A relatora da Organização das Nações Unidas (ONU) sobre Execuções Extrajudiciais, Sumárias e Arbitrárias, Asma Jahangir, que esteve no Brasil nas últimas semanas, afirmou, em entrevista à Agência Estado que sua proposta de que um relator específico seja enviado ao País para avaliar o sistema judiciário brasileiro não deve ser vista como uma "interferência" nos assuntos internos. Asma, porém, não deixou de dar seu recado: "No Brasil, ainda existem forças desesperadas tentando manter o status quo." Falando por telefone de Toronto, a especialista da ONU fez questão de esclarecer que sua proposta não seria a criação de uma comissão para investigar o sistema judiciário, como foi divulgado. Segundo ela, o que será proposto é a visita de um outro relator da ONU especializado no poder judiciário, o argentino Leandro Despuis. "Estão enganados aqueles que dizem que isso seria uma violação da soberania brasileira", disse Asma. Ela conta que só esteve no Brasil porque um outro relator da ONU, Nigel Rodley, especializado no combate à tortura, propôs em seu relatório sobre o País que as mortes e prisões fossem averiguadas com maior atenção pelas Nações Unidas. Por um compromisso assumido pelo Brasil durante o governo de Fernando Henrique Cardoso, todos os relatores da ONU têm acesso livre ao País, o que significa que nenhum poder nem ator político poderia impedir a visita de Despuis ou de nenhum outro funcionário internacional. Segundo a ONU, o argentino tem o mandato de averiguar a independência dos juízes e advogados com o objetivo de garantir que todos os cidadãos tenham acesso à justiça e que a impunidade seja combatida. Segundo ela, os motivos de tal recomendação são vários, entre eles declarações que ouviu em todo o País de que a justiça não atende a todos e que muitos estão sendo ameaçados por buscar esse direito. "Escutei de vários juízes de que estão sendo ameaçados.

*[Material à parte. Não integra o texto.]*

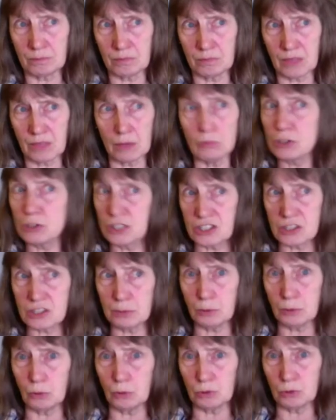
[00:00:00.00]
they wouldn't
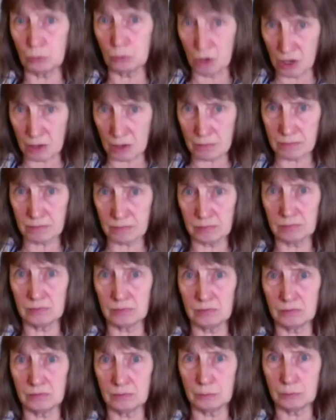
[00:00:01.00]
support the Worm
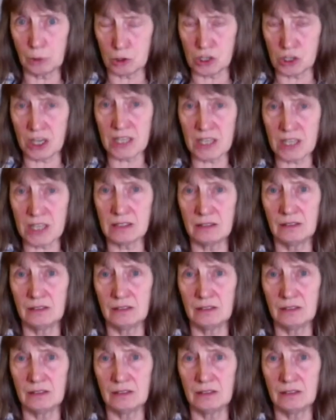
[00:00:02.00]
project,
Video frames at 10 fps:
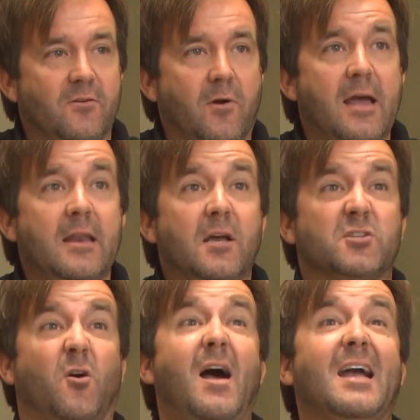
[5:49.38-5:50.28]
right?
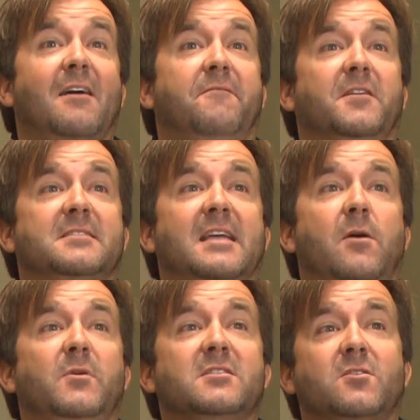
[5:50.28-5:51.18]
So I got fussed
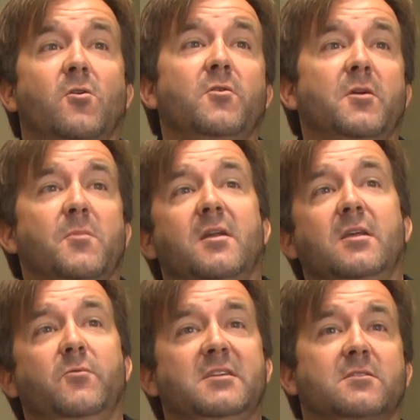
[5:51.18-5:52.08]
at. We stole your
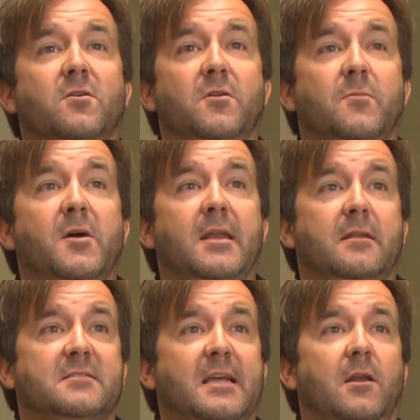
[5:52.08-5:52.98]
money. We stole your money.
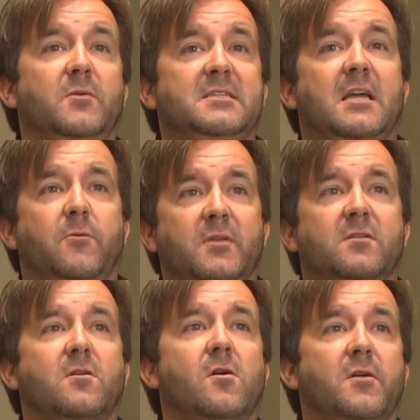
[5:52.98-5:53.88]
In the state of Louisiana, we
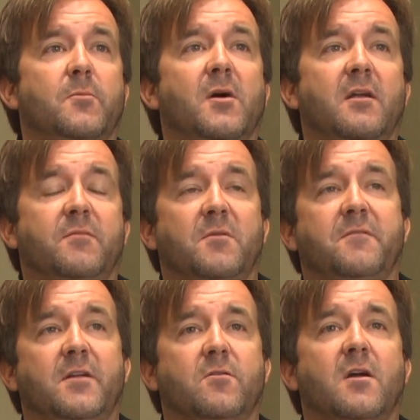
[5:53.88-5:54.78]
took all your money from the
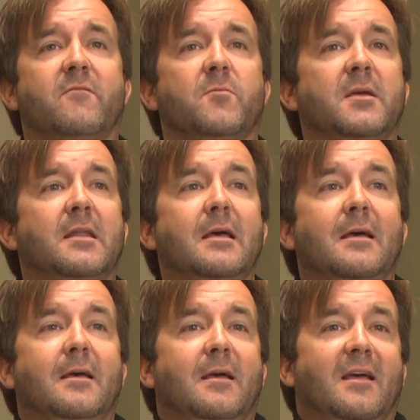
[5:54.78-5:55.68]
federal government.
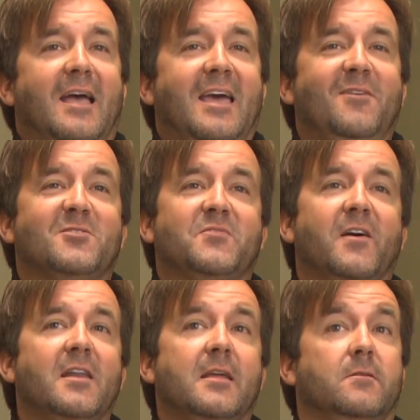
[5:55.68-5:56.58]
And it was
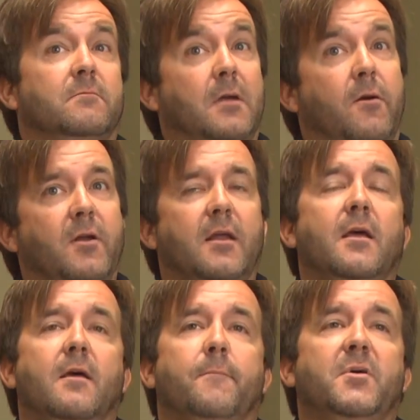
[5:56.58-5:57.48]
funny, not
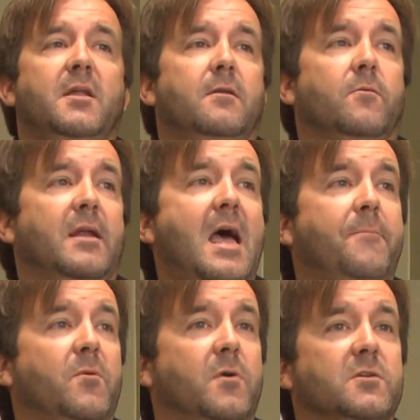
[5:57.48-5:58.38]
really, but what
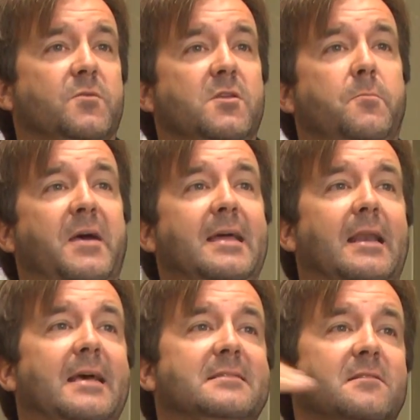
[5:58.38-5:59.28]
happened was when you paid
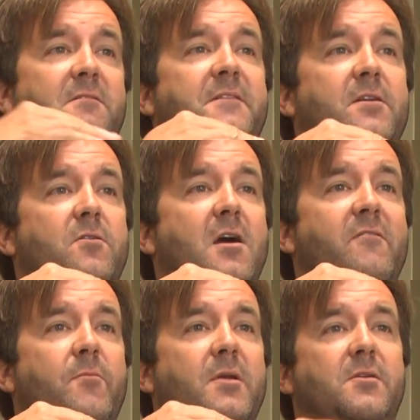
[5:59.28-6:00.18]
less to the federal
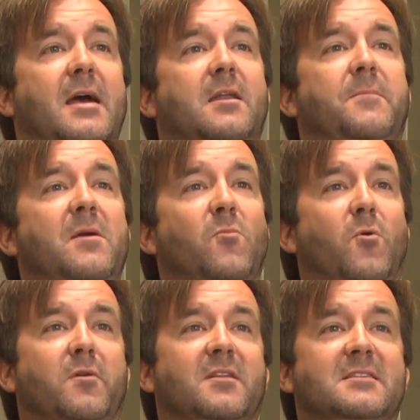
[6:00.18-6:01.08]
government, you had to pay
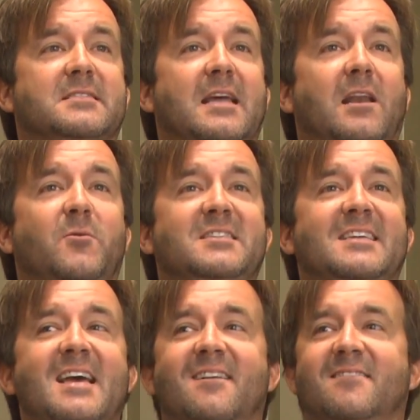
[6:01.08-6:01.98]
more to the state of
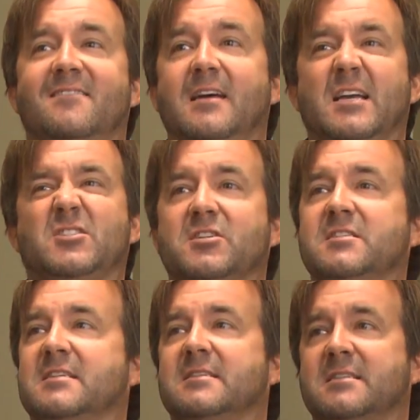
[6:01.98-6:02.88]
Louisiana. It's just
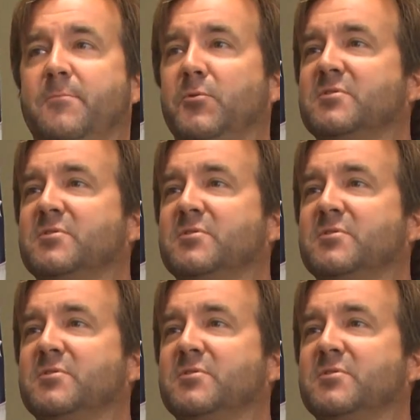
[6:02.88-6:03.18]
a simple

Somente por isso já acredito que seria útil a visita do relator Despuis." Colaboração - Para Asma, uma eventual visita não deve ser vista como um inquérito, mas como uma "colaboração" para se identificar as áreas que devem sofrer mudanças para que a justiça seja mais adequada. A relatora apresentará seu relatório e suas sugestões em março de 2004 e revelou que, até agora, não falou oficialmente com o argentino sobre sua proposta. Mas na ONU, em Genebra, assessores garantem que Despuis já está sabendo que seus serviços serão requisitados no caso brasileiro.